Why is this doctor struggling to find a primary care physician?

I’m a well educated patient, but I had a hard time finding a new primary care doctor in the Boston area after my long-time internist retired. Robust quality and patient experience measures exist, but they are not generally available to the public, at least at the individual physician level. I thought I was being savvy by seeking referrals from my doctor friends to their own primary care physicians. That turned out to be a bad idea, though, because they tended to see physicians in practices that make extensive use of mid-level providers and residents. Of course when a patient who’s also a doctor shows up, there’s no way they’re going to be seen by an NP or PA.

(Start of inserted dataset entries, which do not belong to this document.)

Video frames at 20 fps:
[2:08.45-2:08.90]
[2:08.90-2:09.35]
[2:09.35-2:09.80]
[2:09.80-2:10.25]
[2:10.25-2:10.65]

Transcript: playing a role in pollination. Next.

Despite my own troubles, I was surprised to see a blog post by an internist who’d relocated and was having trouble finding a new primary care physician. He asked friends but they were on health plans with different networks, and he consulted the woefully inadequate consumer tools but to no avail. His observation is that there should be better tools available to the consumer.

I agree, but I have to wonder about this doc’s networking and data gathering skills. As a doc it seems it should be easy to find out who’s good by:

  • Asking colleagues (or med school buddies) their opinions. If they practice with someone they should be able to tell if they’re any good
  • To find a primary care doc why not ask a specialist to recommend someone who provides high-quality referrals? That seems like the best path
  • Interviewing doctors

I get the point that consumers need better tools, but I don’t see why a doctor can’t get things figured out.

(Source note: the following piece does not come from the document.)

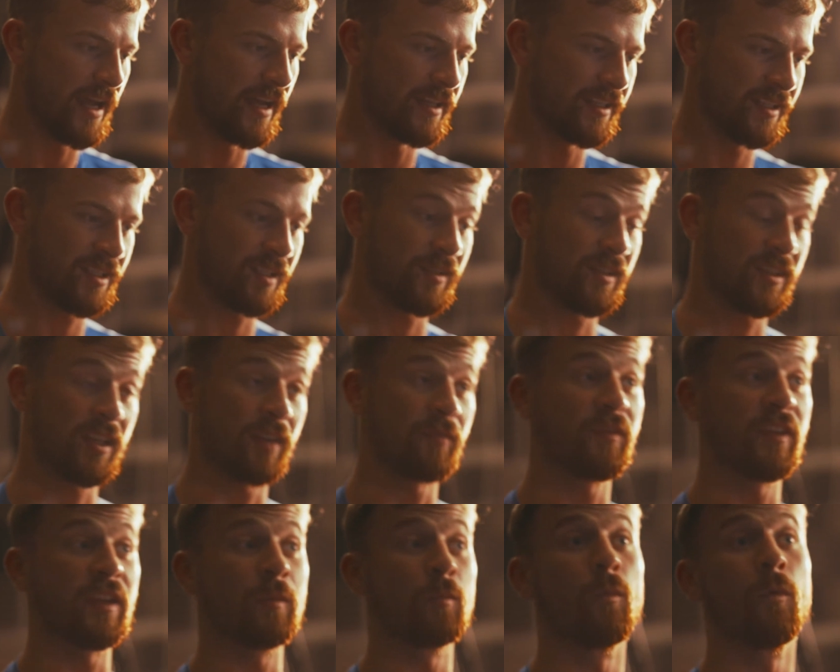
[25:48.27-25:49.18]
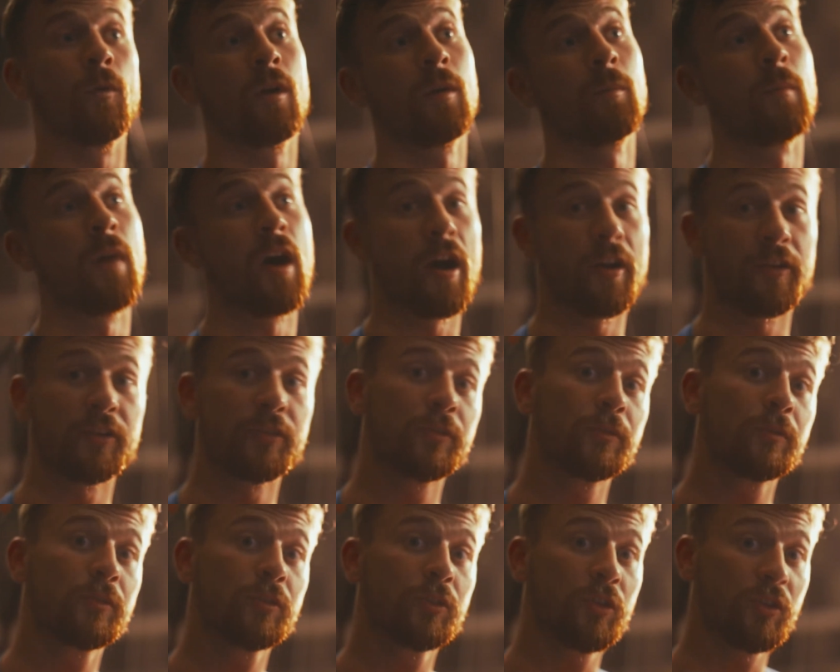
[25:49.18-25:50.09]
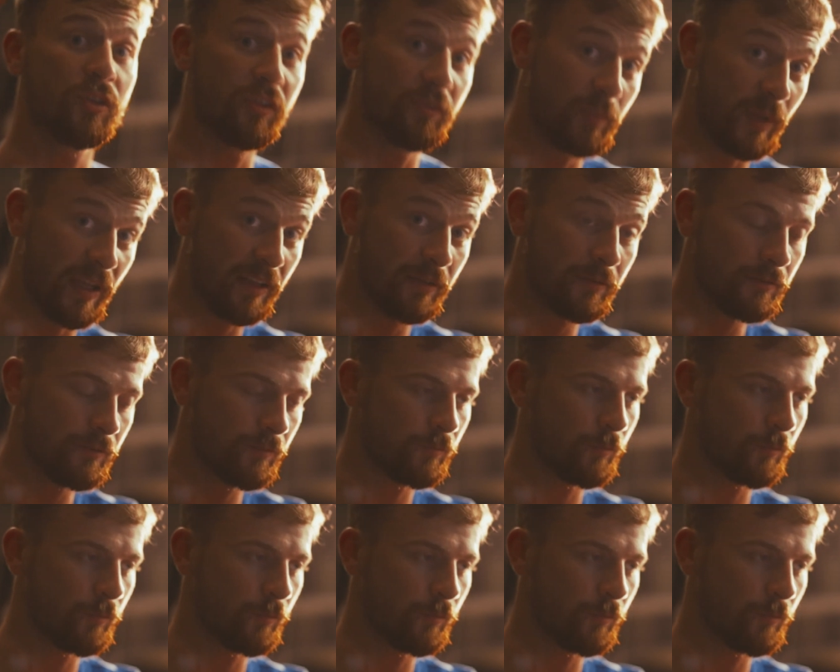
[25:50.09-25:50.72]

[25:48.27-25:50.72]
as something more modern could have been,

One thought on “Why is this doctor struggling to find a primary care physician?

  1. Roy M. Poses MD

    Most primary care physicians are forced to increase their “productivity,” that is volume of patients seen per unit time. One reason is payment policies from CMS and echoed by insurance companies that only pay a small amount per patient visit. Look here: http://hcrenewal.blogspot.com/search/label/RUC

    Another reason is that many physicians now practice as employees of large organizations, sometimes ostensibly non-profit hospital systems, sometimes for-profit companies, even at times owned by private equity firms. Such organizations may use drastic incentives to increase productivity, and may demand physicians worry more about the bottom line than patient welfare. Look here: http://hcrenewal.blogspot.com/search/label/corporate%20physician

    Under these circumstances, even the most dedicated and skilled primary care physician may find it hard to provide good quality care, or make good quality referrals. That is why even knowledgeable physicians may have a hard time finding a primary care physician in a position to practice they way he or she should.